L’évaluation clinique, lors d'une consultation mémoire, reste la première étape : interrogatoire poussé, tests neuropsychologiques spécifiques (MMSE, test de l’horloge, BREF, etc.). Mais elle n’est pas suffisante à elle seule, car les symptômes peuvent se recouper.
Pour appuyer le diagnostic, différents examens peuvent être utilisés, adaptés selon la suspicion clinique :
- IRM cérébrale : atrophie du lobe temporal interne dans Alzheimer, atteinte frontale ou temporale dans DFT, marqueurs d’AVC dans la démence vasculaire.
- Tomographie par émission de positons (TEP) : repérage des dépôts de protéines amyloïdes ou tau dans Alzheimer.

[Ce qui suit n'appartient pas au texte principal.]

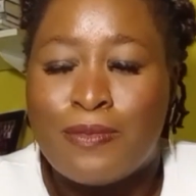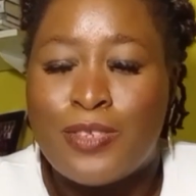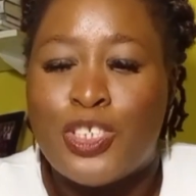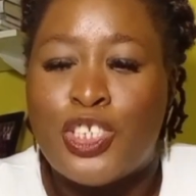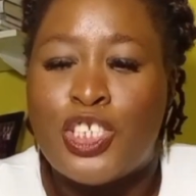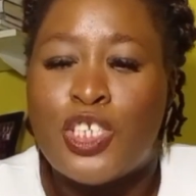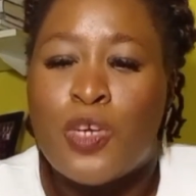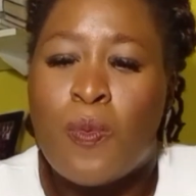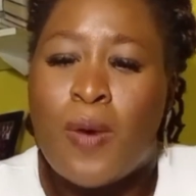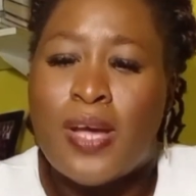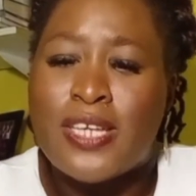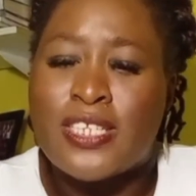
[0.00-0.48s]

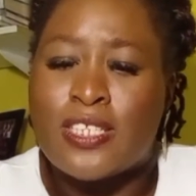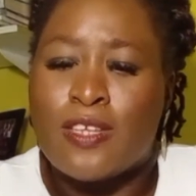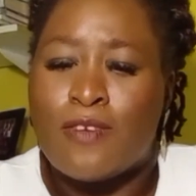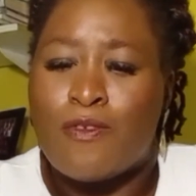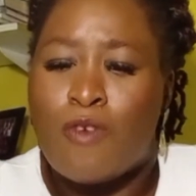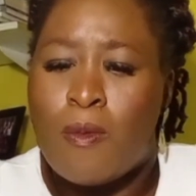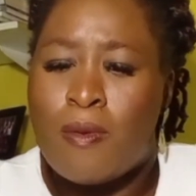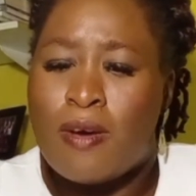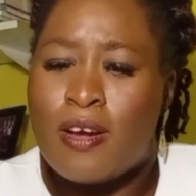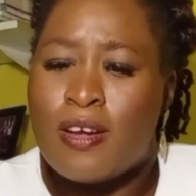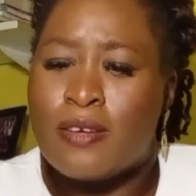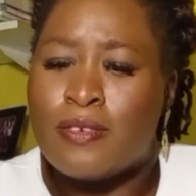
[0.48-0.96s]
she was the
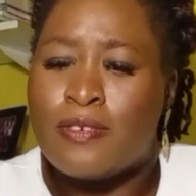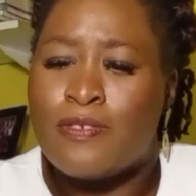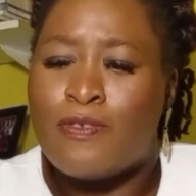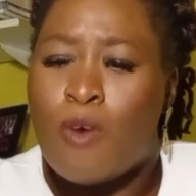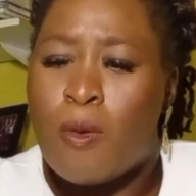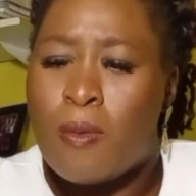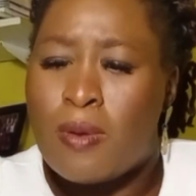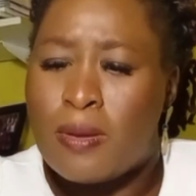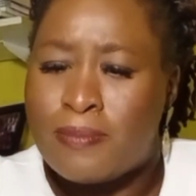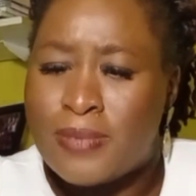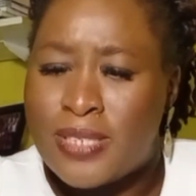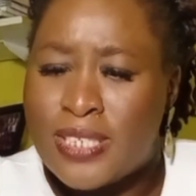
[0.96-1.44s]

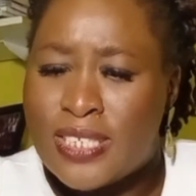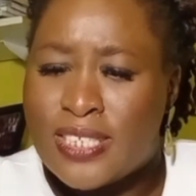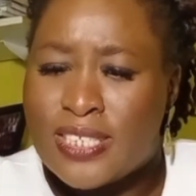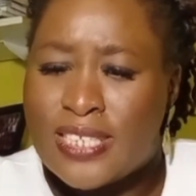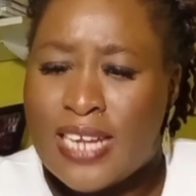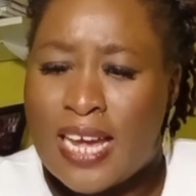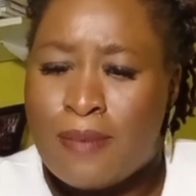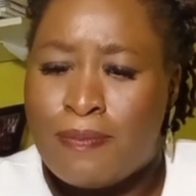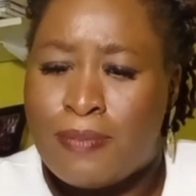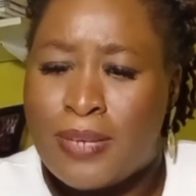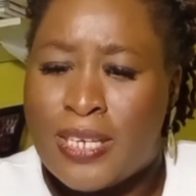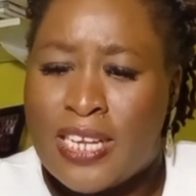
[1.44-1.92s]
former
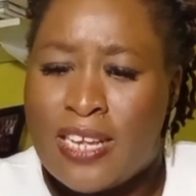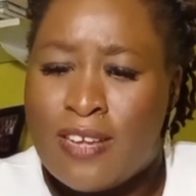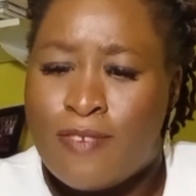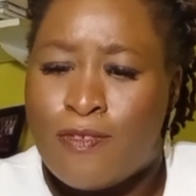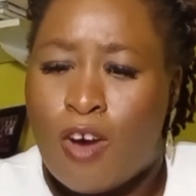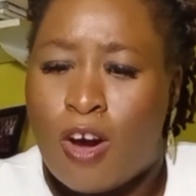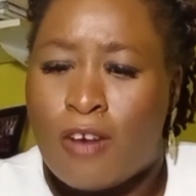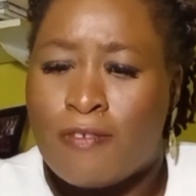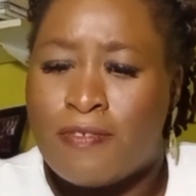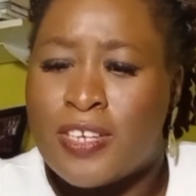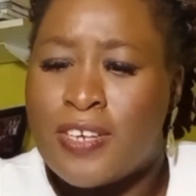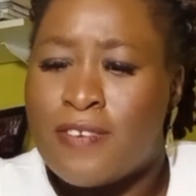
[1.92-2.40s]
minister, I
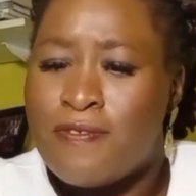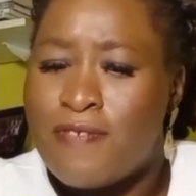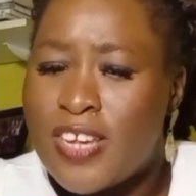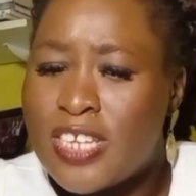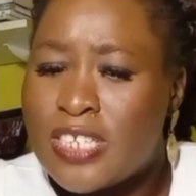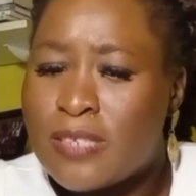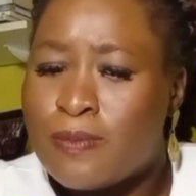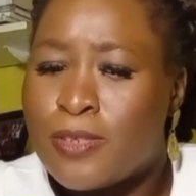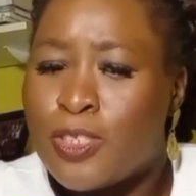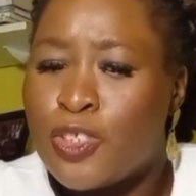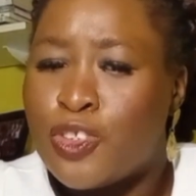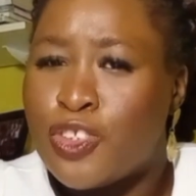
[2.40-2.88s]
believe, of
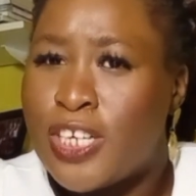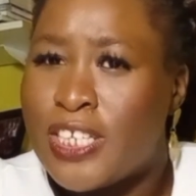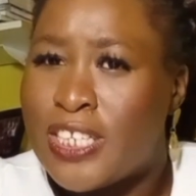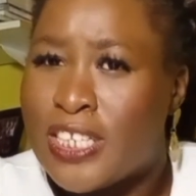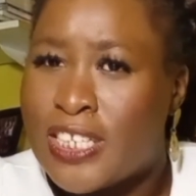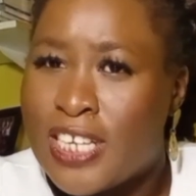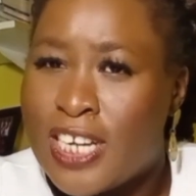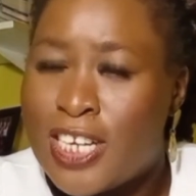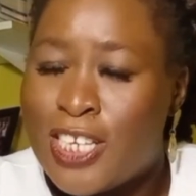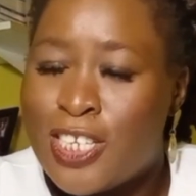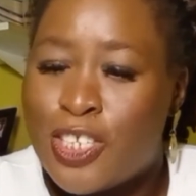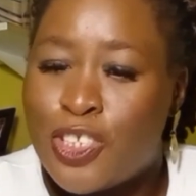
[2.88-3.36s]
Investment, Trade
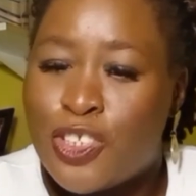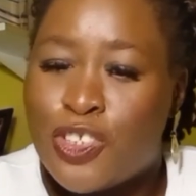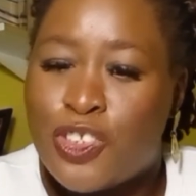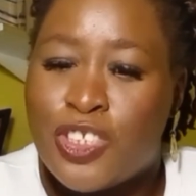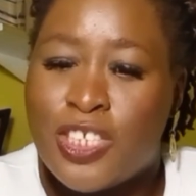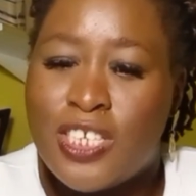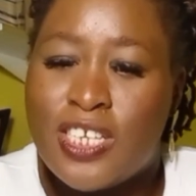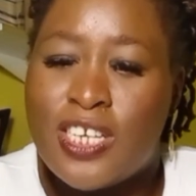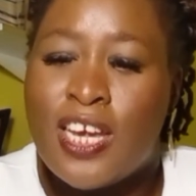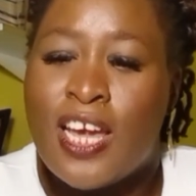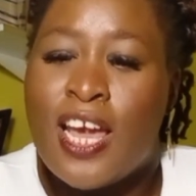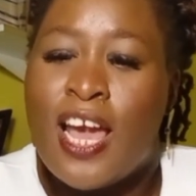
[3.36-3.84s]
and
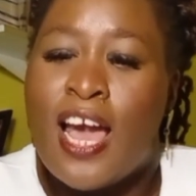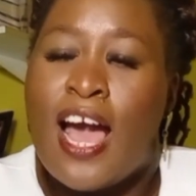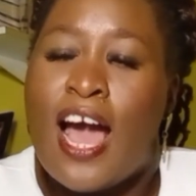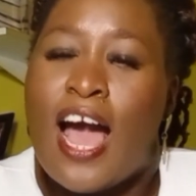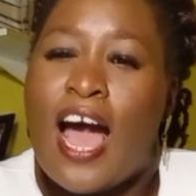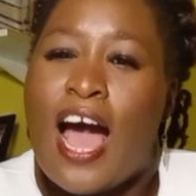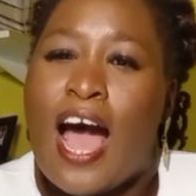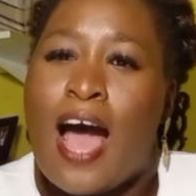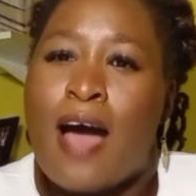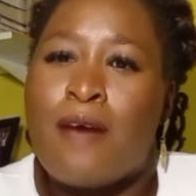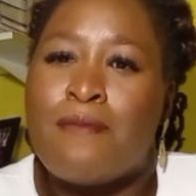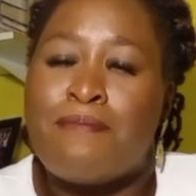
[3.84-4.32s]
Industry
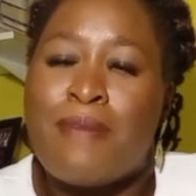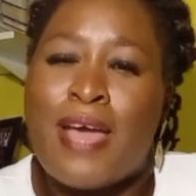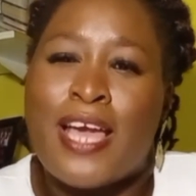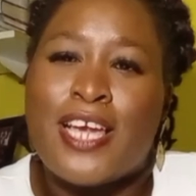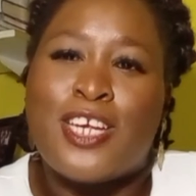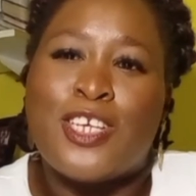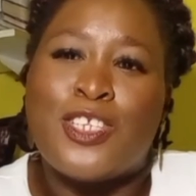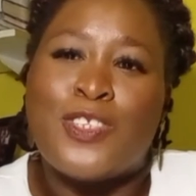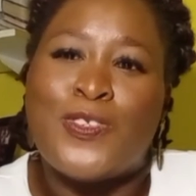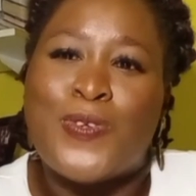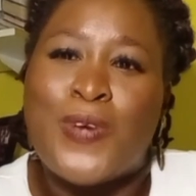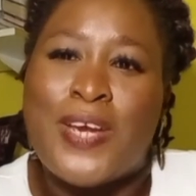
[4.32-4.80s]

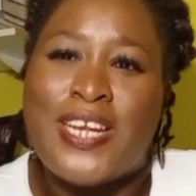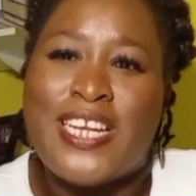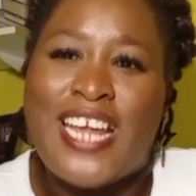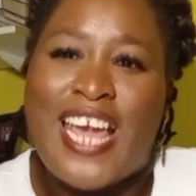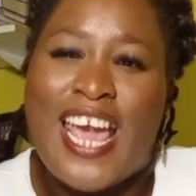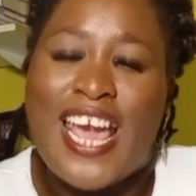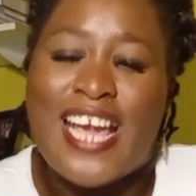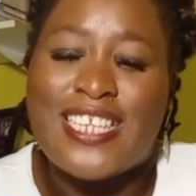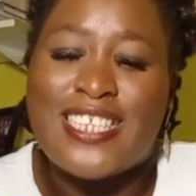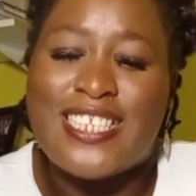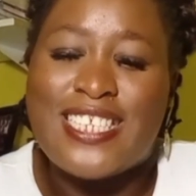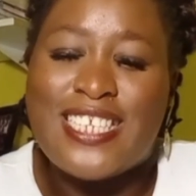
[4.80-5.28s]
back in
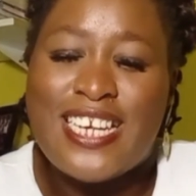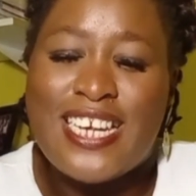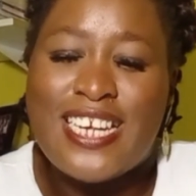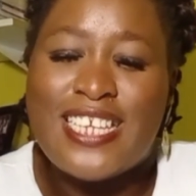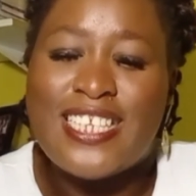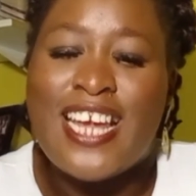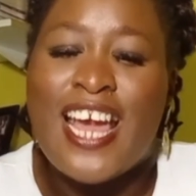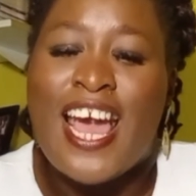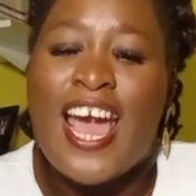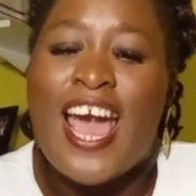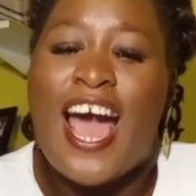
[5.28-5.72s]
2018.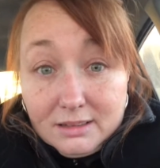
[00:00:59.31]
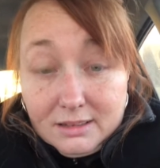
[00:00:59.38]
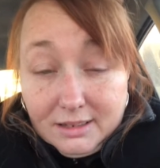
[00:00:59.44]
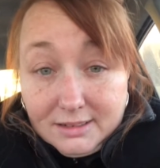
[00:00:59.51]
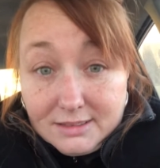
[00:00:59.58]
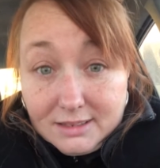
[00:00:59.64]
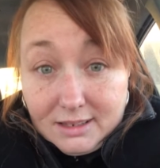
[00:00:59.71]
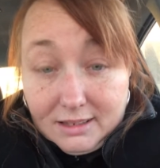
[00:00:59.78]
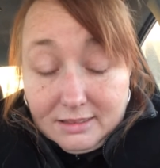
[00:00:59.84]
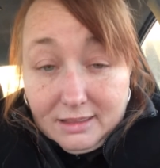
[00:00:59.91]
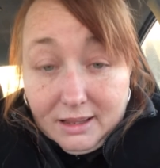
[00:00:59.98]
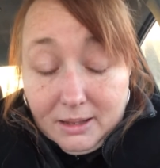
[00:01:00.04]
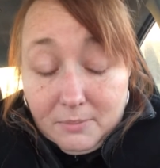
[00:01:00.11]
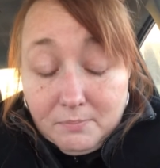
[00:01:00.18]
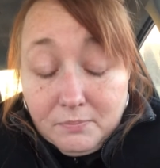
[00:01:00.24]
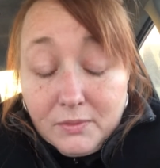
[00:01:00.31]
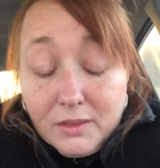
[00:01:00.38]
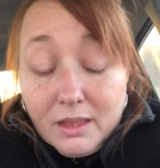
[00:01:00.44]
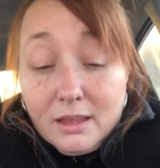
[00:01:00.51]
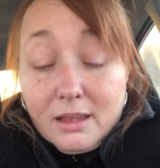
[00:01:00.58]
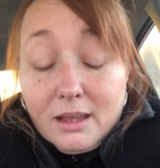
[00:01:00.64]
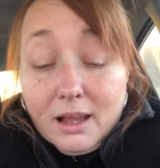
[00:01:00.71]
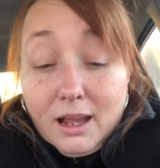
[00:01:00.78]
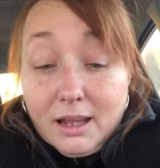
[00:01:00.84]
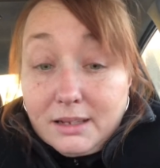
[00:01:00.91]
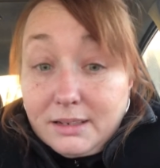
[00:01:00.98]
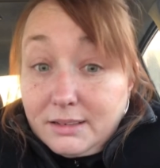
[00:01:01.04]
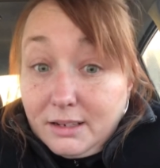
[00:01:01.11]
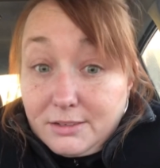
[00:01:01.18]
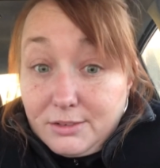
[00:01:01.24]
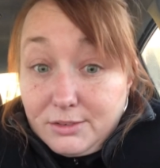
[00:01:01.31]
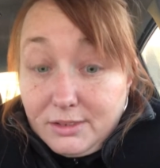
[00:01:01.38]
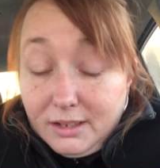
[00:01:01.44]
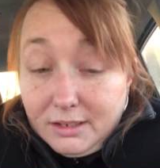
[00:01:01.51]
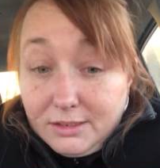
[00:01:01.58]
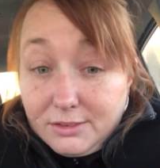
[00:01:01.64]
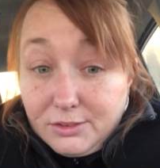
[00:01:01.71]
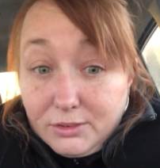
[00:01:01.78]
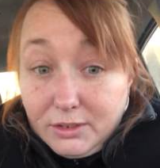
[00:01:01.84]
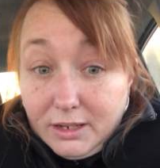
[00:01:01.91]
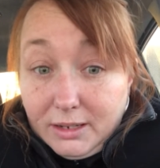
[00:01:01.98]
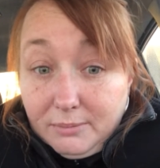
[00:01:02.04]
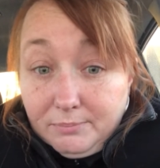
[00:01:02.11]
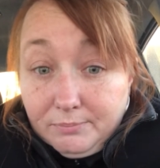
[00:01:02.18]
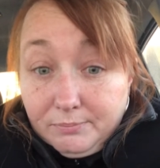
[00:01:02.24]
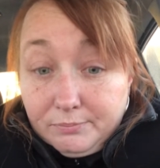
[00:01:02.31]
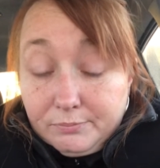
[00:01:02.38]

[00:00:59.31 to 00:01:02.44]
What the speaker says: things like that. I did not do that yesterday.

- Analyses de liquide céphalorachidien : signature protéique typique d’Alzheimer (bêta-amyloïde, tau).
- Tests sanguins et recherche de carences ou d’autres causes réversibles : pour écarter d’autres diagnostics, comme l’hypothyroïdie ou des carences vitaminiques.
Ces investigations sont recommandées par la Haute Autorité de Santé (parcours diagnostique Alzheimer 2021) pour adapter l’accompagnement et éviter erreurs ou retards de prise en charge.